- Task -
The answer must reproduce all of the data below exactly and contain no images.
===== Data for review =====
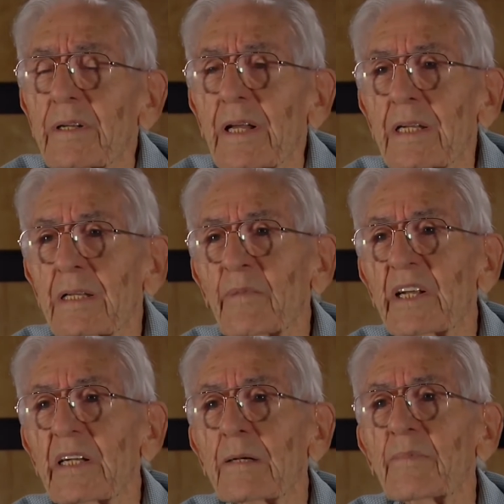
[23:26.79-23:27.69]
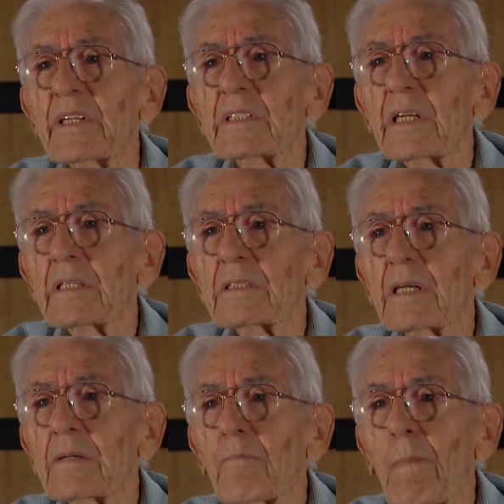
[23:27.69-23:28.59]
And he made it up, and he says,
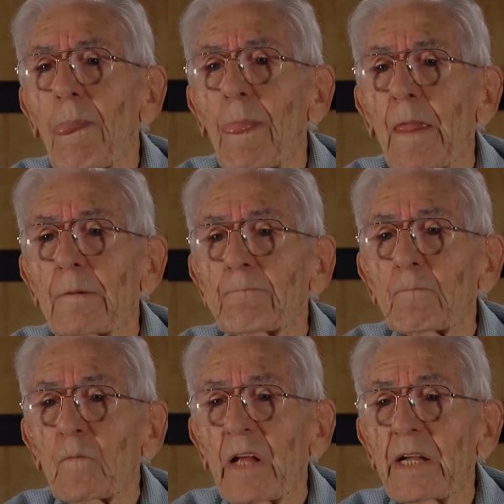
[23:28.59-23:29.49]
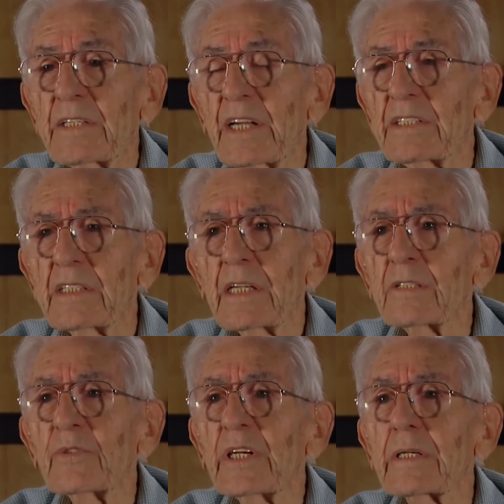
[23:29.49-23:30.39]
and I tested, it
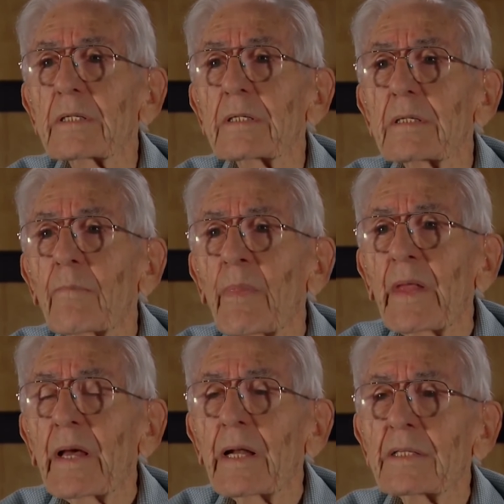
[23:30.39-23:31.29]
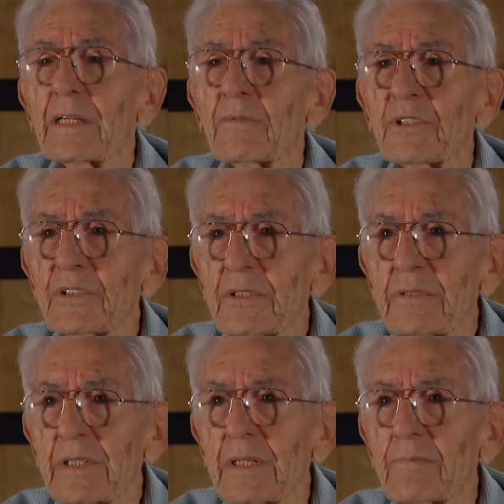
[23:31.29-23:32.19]
doesn't work. And I said, would
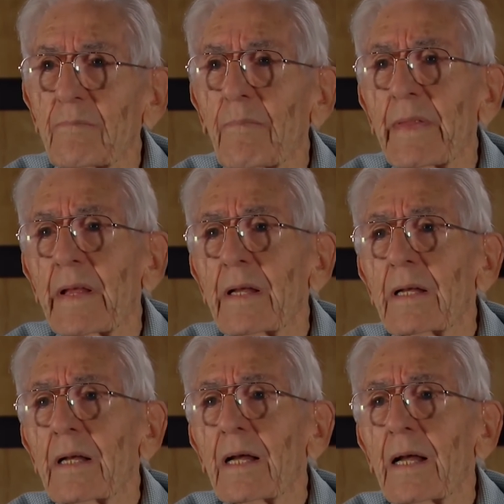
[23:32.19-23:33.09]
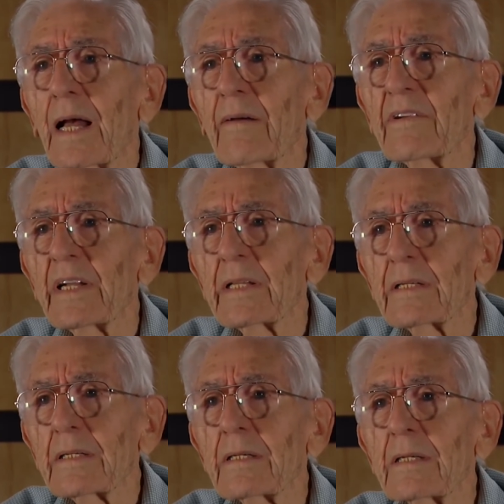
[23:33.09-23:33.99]
you have
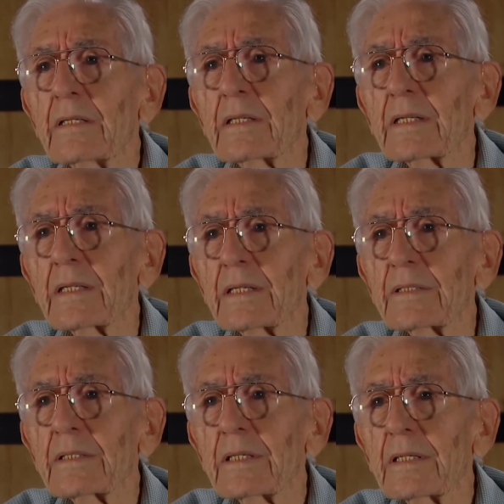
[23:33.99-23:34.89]
another look at this?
=====
- Solution to the problem -
[23:26.79-23:27.69]
[23:27.69-23:28.59]
And he made it up, and he says,
[23:28.59-23:29.49]
[23:29.49-23:30.39]
and I tested, it
[23:30.39-23:31.29]
[23:31.29-23:32.19]
doesn't work. And I said, would
[23:32.19-23:33.09]
[23:33.09-23:33.99]
you have
[23:33.99-23:34.89]
another look at this?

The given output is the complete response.